Samuel M.H. 's technological blog

Friday, February 6, 2015

PageRank + Sparse Matrices+ Python (Ipython Notebook)

Notebook

PageRank

AUTHOR: Samuelm M.H. (samuel.mh@gmail.com)
DATE: 6-Feb-2015
DESCRIPTION: 
    A small study on how to implement efficiently the PageRank algorithm using Python.

Dataset

The chosen dataset is a directed graph where nodes represent pages from Stanford University (stanford.edu) and directed edges represent hyperlinks between them. This representation is suitable to be transformed into the adjacency matrix required for the PageRank algorithm.

Information: * URL: http://snap.stanford.edu/data/web-Stanford.html * Year: 2002 * Nodes: 281.903 (numeration starts at 1) * Edges: 2.312.497 * Format: id of origin (tabulator) id of destiny (data start at line 5 and there is no tuple duplication). Represents a hyperlink. * Size (uncompressed): 31,4MB

In [1]:
DATASET_ORIGINAL = "web-Stanford.txt" #Uncompress the .gz file!
NODES = 281903
EDGES = 2312497

First thoughts

We need to load the dataset into memory as an adjacency matrix. It can be a square matrix having a boolean value in each cell. The way NumPy implements this is with a dense matrix where each value is a Byte. Let's see how much memory is needed.

More than 74GB to store the adjacency matrix!! It doesn't fit in the RAM of my laptop.


Sparse Matrices

It seems reasonable that, if the dataset size is 31,4MB, there must be a representation of it that fits into memory. The key is that a single node is on average connected only to a few nodes (lets say 10). This means there are a lot of false values (not hyperlinks). As false values can be seen as a zeroes, we say the matrix is sparse. A good property of a sparse matrices is that their representation is much smaller as their dense equivalent.

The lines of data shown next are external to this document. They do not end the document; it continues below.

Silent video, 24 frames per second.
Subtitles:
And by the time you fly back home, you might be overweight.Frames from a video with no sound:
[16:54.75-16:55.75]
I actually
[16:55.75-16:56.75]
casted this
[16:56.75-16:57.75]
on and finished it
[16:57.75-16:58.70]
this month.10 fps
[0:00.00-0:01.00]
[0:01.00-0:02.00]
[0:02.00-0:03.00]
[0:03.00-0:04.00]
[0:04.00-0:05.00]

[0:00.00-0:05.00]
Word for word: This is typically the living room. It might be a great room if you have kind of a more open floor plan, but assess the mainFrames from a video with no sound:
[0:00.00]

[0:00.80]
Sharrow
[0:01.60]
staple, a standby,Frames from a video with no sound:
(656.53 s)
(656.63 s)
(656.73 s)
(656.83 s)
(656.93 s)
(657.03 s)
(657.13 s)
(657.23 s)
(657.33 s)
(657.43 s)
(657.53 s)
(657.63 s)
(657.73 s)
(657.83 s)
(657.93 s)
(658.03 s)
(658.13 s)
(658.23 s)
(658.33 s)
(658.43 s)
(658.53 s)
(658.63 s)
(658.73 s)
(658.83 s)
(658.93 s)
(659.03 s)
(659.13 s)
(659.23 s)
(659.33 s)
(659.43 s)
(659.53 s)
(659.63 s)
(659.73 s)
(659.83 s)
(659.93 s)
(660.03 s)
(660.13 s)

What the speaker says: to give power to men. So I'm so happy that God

There are several libraries to deal with sparse matrices in Python, but the one i've chosen is scipy.sparse

In [2]:
import numpy as np
from  scipy import sparse

Loading the dataset

The goal is to keep the adjacency matrix into a Compressed Sparse Row matrix. According to the CSR matrix documentation

Advantages of the CSR format: * Efficient arithmetic operations CSR + CSR, CSR * CSR, etc. * Efficient row slicing * Fast matrix vector products

So, the efficient row operations is what we need to apply the power method to compute the PageRank values.

Disadvantages of the CSR format * Slow column slicing operations (consider CSC) * Changes to the sparsity structure are expensive (consider LIL or DOK)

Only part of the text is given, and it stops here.